Thursday July 12, 2018

Excited About Geofencing Ads? Curb Your Enthusiasm

Geofencing ads

On paper, geofencing advertising sounds cool, if a bit creepy. A location-based targeting tool, geofencing lets you put in your specific, strategically chosen longitudinal and latitudinal coordinates, attach a cookie to all the mobile devices in that location for a set period of time and deliver relevant ads to your target audience for the next few months.

Consider the possibilities. You could advertise to everyone who’s at that expensive trade show without paying to actually go or exhibit. Or, you could promote your product to everyone who shops at a certain store or attends a concert or festival.

But before you go buy a house in the Hamptons with the money you’re sure to make from this channel, a word of caution. I’ve tested geofencing a few times now, and my assessment can be summed up in a word: dud. 

How it Works

If you’re familiar with geofencing or don’t care how it works, skip to the next section. If you’re still with me, here’s the short version.

Geofencing is the tactic of leveraging global positioning (GPS) or radio frequency identification (RFID) to establish a geographic boundary, or if you prefer, a “virtual barrier.” Or, you know, a “geofence.”

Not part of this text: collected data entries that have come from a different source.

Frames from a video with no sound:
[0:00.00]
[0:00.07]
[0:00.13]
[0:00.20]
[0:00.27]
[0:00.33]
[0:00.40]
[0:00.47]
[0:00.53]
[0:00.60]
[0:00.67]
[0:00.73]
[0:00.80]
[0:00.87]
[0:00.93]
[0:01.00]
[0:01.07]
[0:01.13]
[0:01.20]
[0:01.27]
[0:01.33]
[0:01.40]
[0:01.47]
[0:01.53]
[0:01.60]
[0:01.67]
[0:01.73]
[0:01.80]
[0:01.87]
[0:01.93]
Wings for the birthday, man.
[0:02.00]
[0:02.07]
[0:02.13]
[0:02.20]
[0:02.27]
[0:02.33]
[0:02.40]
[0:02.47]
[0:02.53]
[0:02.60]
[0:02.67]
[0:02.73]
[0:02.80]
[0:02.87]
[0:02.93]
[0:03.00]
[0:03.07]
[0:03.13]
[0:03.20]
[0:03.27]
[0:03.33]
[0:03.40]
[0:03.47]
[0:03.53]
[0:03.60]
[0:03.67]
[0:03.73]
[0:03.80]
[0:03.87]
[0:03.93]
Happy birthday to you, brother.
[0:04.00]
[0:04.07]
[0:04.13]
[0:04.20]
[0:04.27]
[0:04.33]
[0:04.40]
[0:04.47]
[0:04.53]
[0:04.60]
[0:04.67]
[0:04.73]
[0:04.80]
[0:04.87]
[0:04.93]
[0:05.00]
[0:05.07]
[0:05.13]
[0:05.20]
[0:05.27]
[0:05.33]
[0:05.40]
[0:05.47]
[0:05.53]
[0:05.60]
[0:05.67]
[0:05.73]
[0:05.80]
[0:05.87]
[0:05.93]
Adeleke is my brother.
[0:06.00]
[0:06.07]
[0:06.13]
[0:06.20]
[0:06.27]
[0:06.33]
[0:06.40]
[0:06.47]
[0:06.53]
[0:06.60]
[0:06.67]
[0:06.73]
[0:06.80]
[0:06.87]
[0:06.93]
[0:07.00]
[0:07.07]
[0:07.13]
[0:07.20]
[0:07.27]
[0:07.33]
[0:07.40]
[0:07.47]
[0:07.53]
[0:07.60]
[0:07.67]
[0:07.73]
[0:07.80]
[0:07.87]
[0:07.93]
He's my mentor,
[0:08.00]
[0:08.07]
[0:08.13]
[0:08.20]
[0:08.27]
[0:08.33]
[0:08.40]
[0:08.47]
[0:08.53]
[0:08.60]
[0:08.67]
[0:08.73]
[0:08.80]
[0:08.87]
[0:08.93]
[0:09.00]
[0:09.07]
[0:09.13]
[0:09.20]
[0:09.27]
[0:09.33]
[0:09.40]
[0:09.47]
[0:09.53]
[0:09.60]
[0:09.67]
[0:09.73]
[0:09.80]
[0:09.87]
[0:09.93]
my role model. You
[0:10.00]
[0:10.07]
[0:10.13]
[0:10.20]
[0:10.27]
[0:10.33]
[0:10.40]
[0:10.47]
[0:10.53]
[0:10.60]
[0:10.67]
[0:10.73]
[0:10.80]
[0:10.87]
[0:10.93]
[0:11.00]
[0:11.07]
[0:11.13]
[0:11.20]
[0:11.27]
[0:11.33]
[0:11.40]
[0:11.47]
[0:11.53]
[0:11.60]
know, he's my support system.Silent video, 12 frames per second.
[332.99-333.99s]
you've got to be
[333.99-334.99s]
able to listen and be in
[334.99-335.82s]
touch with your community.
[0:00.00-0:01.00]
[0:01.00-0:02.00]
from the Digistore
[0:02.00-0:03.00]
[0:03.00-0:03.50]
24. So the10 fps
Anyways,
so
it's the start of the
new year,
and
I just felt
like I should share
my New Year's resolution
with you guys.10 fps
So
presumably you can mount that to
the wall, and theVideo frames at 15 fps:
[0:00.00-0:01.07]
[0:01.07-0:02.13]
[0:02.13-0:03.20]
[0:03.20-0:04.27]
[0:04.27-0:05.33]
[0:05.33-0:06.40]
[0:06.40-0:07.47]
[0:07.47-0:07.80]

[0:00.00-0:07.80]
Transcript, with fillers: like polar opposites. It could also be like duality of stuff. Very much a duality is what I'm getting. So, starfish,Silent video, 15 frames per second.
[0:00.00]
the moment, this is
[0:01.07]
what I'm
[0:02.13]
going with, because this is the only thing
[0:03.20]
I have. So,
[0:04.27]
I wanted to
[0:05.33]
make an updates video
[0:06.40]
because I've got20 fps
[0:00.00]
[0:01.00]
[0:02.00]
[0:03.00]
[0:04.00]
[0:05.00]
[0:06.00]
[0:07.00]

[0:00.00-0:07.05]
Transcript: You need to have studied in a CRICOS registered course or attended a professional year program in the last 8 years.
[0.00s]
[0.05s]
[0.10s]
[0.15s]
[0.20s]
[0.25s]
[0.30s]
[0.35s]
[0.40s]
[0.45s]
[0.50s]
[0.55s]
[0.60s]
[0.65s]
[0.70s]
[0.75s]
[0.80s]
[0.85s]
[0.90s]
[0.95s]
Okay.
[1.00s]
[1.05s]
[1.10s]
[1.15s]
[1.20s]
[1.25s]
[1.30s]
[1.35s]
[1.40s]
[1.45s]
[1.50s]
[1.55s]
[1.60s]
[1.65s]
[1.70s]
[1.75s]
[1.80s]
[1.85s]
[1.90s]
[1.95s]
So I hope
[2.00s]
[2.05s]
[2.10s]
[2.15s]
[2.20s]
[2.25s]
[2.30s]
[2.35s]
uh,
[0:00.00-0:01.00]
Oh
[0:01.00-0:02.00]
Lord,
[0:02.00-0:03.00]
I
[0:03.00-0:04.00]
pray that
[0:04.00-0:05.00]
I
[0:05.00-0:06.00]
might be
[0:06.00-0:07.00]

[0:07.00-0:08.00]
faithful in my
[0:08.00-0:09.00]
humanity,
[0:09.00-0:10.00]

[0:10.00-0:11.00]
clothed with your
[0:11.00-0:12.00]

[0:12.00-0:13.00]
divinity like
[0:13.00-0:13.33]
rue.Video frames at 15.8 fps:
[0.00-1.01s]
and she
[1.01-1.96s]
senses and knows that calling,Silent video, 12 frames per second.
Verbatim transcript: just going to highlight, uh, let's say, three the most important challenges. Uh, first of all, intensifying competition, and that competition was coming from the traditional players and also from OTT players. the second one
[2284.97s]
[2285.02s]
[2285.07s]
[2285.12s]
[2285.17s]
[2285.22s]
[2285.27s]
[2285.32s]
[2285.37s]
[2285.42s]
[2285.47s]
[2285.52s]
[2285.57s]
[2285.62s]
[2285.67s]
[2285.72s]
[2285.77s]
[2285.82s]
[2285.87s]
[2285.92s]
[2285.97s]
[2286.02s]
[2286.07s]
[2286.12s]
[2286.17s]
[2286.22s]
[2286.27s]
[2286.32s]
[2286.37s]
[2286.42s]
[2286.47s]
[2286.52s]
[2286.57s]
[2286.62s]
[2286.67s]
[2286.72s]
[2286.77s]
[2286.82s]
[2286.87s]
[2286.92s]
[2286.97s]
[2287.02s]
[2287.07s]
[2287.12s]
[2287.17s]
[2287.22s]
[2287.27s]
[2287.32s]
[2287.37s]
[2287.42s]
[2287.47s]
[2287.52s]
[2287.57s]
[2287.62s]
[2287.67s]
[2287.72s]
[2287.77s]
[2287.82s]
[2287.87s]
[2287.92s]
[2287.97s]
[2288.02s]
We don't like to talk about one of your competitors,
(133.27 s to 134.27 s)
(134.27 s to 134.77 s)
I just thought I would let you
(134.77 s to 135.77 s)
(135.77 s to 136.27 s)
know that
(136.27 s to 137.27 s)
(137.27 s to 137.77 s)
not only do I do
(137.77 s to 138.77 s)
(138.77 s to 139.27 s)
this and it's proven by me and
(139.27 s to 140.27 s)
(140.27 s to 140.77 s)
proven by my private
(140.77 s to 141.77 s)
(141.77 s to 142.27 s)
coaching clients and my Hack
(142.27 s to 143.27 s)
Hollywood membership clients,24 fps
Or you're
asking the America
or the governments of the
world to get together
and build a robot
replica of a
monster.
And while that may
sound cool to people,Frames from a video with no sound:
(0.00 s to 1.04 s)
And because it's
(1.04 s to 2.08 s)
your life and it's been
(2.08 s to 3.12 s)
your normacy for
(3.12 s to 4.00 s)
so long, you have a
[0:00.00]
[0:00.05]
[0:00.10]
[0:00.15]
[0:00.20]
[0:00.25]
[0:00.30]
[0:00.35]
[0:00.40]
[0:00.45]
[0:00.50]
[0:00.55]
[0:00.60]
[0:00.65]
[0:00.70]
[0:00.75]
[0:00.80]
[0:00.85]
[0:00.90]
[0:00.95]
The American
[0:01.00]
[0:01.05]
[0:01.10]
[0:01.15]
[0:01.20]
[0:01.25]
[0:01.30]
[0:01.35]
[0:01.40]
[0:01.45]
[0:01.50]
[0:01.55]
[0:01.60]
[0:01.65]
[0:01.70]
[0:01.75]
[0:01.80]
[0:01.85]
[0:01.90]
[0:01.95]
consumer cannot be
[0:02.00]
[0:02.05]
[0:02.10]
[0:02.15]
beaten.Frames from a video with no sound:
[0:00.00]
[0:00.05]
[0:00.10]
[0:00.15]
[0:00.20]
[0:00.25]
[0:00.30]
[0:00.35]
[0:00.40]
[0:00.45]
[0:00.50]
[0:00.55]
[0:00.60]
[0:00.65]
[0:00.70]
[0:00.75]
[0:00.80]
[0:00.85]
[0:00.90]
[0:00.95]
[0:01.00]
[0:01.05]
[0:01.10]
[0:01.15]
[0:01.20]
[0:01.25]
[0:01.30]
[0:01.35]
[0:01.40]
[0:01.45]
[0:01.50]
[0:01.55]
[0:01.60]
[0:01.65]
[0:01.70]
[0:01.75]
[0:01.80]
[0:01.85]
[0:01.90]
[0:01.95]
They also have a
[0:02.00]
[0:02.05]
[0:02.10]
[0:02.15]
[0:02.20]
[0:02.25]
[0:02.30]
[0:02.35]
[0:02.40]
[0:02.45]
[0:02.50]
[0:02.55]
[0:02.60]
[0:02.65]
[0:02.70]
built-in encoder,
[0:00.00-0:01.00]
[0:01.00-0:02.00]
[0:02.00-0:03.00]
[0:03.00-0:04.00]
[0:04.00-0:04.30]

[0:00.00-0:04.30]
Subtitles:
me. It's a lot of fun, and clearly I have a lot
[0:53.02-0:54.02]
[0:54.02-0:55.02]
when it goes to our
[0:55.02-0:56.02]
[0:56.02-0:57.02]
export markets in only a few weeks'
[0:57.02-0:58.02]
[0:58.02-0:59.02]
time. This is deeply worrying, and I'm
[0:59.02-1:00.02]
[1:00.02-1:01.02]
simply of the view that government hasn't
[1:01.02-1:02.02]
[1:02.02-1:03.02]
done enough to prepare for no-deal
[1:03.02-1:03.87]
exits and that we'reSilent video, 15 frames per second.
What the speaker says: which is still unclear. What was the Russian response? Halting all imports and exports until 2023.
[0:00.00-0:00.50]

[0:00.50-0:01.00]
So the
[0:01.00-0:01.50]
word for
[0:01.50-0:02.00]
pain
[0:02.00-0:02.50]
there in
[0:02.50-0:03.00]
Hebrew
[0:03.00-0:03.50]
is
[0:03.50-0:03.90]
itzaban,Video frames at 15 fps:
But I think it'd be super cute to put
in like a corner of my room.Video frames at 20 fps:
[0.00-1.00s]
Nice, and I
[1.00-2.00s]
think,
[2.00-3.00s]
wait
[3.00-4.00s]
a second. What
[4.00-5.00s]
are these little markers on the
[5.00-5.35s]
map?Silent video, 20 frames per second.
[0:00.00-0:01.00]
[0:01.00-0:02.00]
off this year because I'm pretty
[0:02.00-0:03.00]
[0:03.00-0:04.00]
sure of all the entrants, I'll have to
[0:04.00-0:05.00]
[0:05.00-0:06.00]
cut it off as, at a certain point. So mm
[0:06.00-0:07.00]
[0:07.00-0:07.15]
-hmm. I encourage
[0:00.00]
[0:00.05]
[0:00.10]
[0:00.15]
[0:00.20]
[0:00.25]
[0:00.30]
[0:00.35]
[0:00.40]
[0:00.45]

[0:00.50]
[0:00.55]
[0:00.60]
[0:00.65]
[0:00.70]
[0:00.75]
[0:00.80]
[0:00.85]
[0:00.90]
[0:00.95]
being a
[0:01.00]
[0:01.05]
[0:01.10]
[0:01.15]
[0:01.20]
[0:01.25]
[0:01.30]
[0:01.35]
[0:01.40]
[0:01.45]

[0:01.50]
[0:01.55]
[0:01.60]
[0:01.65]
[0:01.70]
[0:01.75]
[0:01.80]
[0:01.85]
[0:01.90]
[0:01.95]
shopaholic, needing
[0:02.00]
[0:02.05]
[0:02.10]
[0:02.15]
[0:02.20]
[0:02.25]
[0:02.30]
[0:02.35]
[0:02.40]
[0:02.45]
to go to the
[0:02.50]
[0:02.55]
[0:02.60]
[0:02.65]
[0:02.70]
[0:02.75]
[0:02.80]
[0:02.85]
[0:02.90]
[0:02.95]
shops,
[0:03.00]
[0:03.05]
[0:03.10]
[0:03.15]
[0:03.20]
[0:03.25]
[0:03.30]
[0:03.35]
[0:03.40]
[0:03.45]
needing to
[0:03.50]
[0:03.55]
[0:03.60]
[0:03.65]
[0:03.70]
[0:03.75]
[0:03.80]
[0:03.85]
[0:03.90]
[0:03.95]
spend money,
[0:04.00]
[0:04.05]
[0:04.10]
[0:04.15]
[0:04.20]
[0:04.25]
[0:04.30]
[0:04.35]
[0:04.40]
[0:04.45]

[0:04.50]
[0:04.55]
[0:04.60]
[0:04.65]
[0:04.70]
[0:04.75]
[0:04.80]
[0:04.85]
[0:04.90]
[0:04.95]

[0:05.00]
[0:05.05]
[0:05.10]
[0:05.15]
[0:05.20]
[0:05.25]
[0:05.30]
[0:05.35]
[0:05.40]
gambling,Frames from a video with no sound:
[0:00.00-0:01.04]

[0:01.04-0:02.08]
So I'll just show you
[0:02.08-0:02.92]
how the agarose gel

Once your geofence has been set up, you can create triggers that deliver an ad, text message or app notification when a mobile device enters (or exits) the targeted area. And then, with the cookie now attached to users’ devices, you can serve them remarketing ads for a given amount of time.

In other words, businesses can draw geographic boundaries and communicate at will with mobile devices entering into that space.

The Problems with Geofencing

Before we get to actual results, let’s address the thing you’re probably already thinking: how is this legal?

There’s no denying that it’s an unsettlingly invasive technology from a privacy standpoint. That scene in Minority Report where Tom Cruise is followed around by creepy personalized ads? We’re getting close.


Not icked out yet? Maybe a story is in order.

Last year, the  Massachusetts Attorney General stopped an ad campaign from Copley Advertising, a firm hired by a Christian organization to execute a geofence around various women’s health clinics so they could target patients in the waiting room or nearby with anti-abortion ads.

Again, consider the possibilities.

Aside from any privacy or moral issues you might have with geofencing, there are also the legal issues. In 2016, Massachusetts became one of the first states to enact a consumer protection law against the use of location-based advertising, and other states may follow. And if you’re thinking about geofencing anyone in the EU, forget it — unless you’re looking to open yourself to the fun and exciting world of GDPR violations.

If you’re able to overcome your moral and legal hesitations about this technology and use it anyway as I was (let’s not think too much about the implications there), there’s another problem: the effectiveness. 

We’ve done a couple geofencing tests now using two different platforms, and the results were miserable each time. We saw: 

  • No conversions
  • About as close to zero time spent on the site as possible
  • Nearly a 100% bounce rate

Of course, display campaigns are often talked about as the equivalent of throwing up a digital billboard on the internet; you’re looking for brand awareness over direct lead generation. That said, you typically want to see at least some level of interest to indicate you’re reaching the right people (and that they are real people and not bots or mistaken clicks). 

Could the targeting or the ads themselves have been off? Perhaps, but these weren’t haphazardly chosen geofences — they were chosen because they represented opportunities to target people we had confidence would be good fits for the client based on past campaigns and research. And as far as the ads, in both cases we were using messaging that had shown to be effective with the groups we wanted to reach. 

On top of that, the analytics and reporting contained discrepancies in both cases, too. For example, where they showed x number of clicks and impressions, I saw about half of that come through with the site’s analytics. Which raises the questions: What am I paying for? And why should I trust any of the data I’m receiving from these platforms?

That’s Just Like… Your Opinion, Man

Chances are, someone who reads this will think I’m a naïve fool for giving up on geofencing, and I admit — two tests wouldn't qualify as a conclusive study. But from what I’ve seen, there’s more hype than substance here. The taste in my mouth is too bad to give it another look any time soon. But hey, that’s me. (According to a press release last year from MarketsandMarkets, the geofencing market is projected to grow to $1,825.3 million by 2022 — which means my pessimism is far from universal.)

There are plenty of proven advertising tactics out there that I’ve seen work time and again for small businesses. Maybe I’ll change my tune in the future, but today, I can’t say this is one of them.